Not sure if chatter about another implementation is useful, but in
citeproc-js, group handling induced me to completely rework the way
output is produced. I originally was catenating output to a single
string while processing each node, but to handle this "postponed"
case, I shifted to a nested representation of the output elements,
from which elements can be “snipped out” at the close of processing
for a group node. The rest is pretty straightforward (or should be –
my code could use some cleanup here). Nodes which successfully call a
variable raise a “has output” flag on a stack that tracks the nesting
level of the group, and if the flag is false when the group closes,
any lingering content is removed from the output object.

Hmmm, sounds like I’m going down the same road, and hitting the same brick wall (ouch). I have reviewed your code (although I don’t claim to be knowledgeable in JavaScript, I live mainly in the C, C++ and PHP worlds), and I’m impressed by it’s completeness, but I must admit that I was having some difficulty tying to figure out what you were doing with all your stacks, queues and flags. I think I now have a better understanding what’s going on.

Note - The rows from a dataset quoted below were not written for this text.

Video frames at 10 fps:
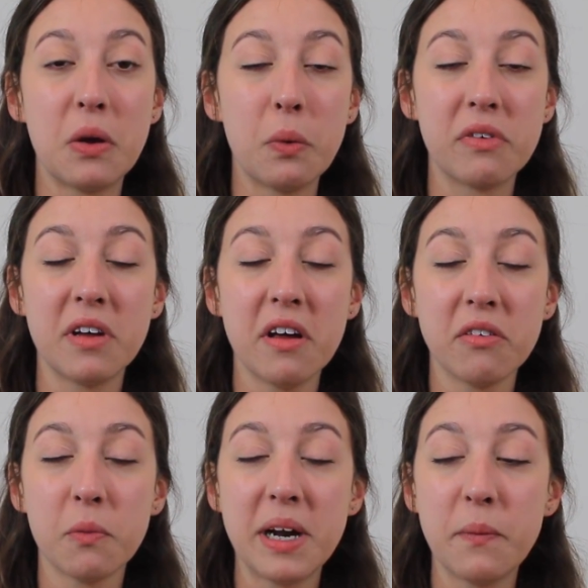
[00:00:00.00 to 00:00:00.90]
was
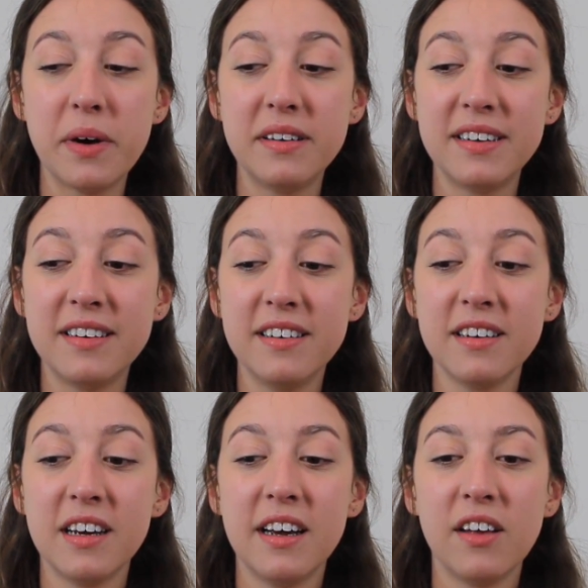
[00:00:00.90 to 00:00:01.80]
not what I wanted.
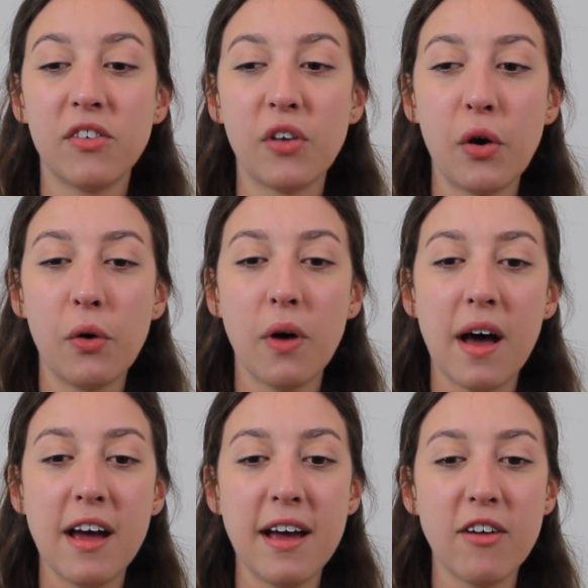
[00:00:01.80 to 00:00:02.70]
So
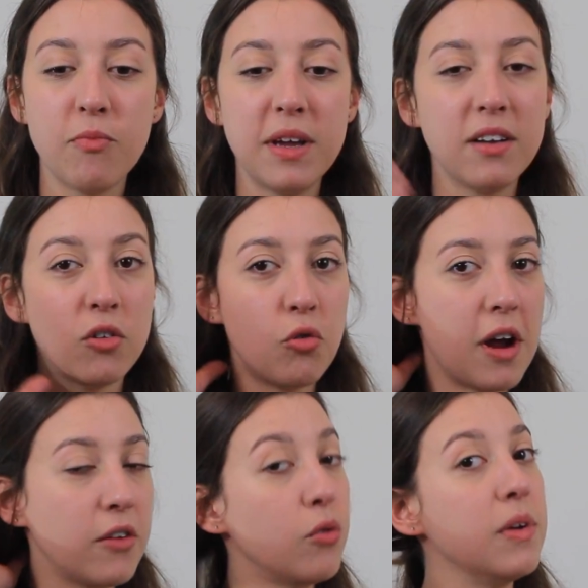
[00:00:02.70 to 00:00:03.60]
I have been
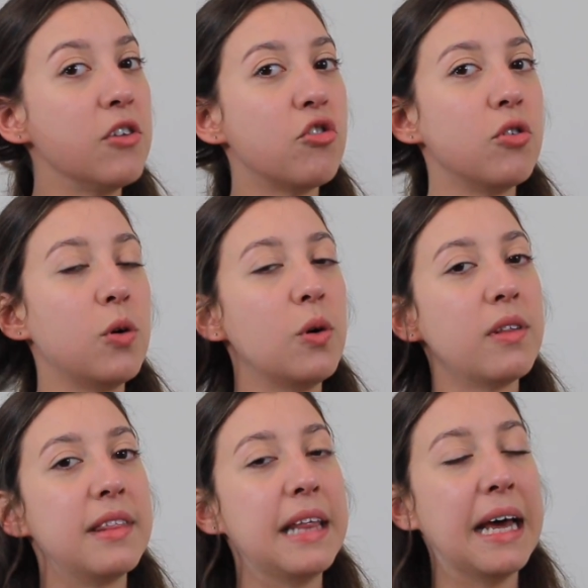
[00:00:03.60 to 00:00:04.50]
trying to make
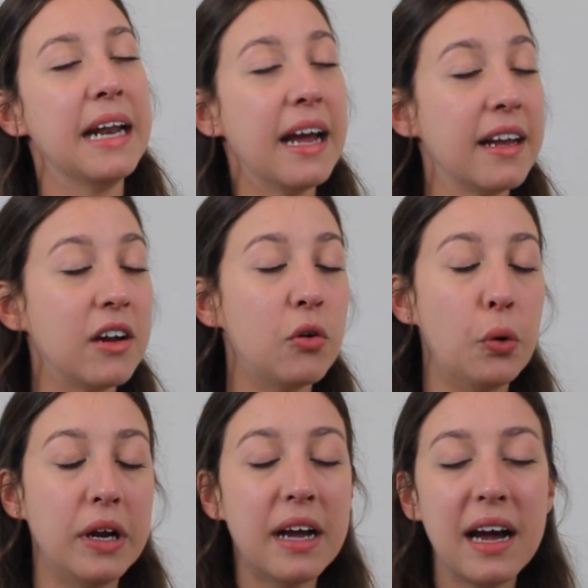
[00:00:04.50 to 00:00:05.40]
sure that I can
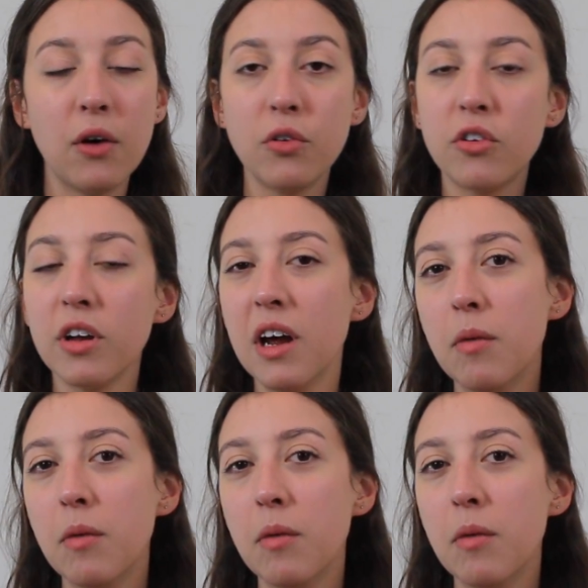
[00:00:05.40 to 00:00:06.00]
grow it out.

Sometime in the middle of last year I started jonesing to get it
finished, and as a result, well … thank goodness for the triple
forces of version control, unit testing and XML validation.

In my formulation, I’ve created a class for each CSL tag, all of which are sub-classes of a container class (among others). Thus any “CSL” object can “contain” any number of other “CSL” objects, and so on in a hierarchical structure the same as the CSL input file. Each class (well to be accurate, only those which are sub classes of the “rendering_element” class) has a render() function, which calls the render() function on any of its children, and so on down the line concatenating parts of the citation as it goes. So basically once you’ve ingested the CSL file and built the class structure, you just call render($data) on the layout object of the bibliography or citation class and it returns a fully rendered citation (or so the theory goes :-).

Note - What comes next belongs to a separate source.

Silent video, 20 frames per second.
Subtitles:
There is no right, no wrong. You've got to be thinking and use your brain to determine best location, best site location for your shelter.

Building the internal representation of the style as a properly nested
set of nodes is definitely a better idea than what I’ve currently got
in citeproc-js.

It is actually working to a large degree, but of course there is also a fair amount of tuning left to be done.

From memory, some of the more entertaining bits to watch out for are:
citation collapsing with custom joins; second-field-align;
sentence-case capitalization of terms rendered before any other
content; and per-locale punctuation/quote swapping.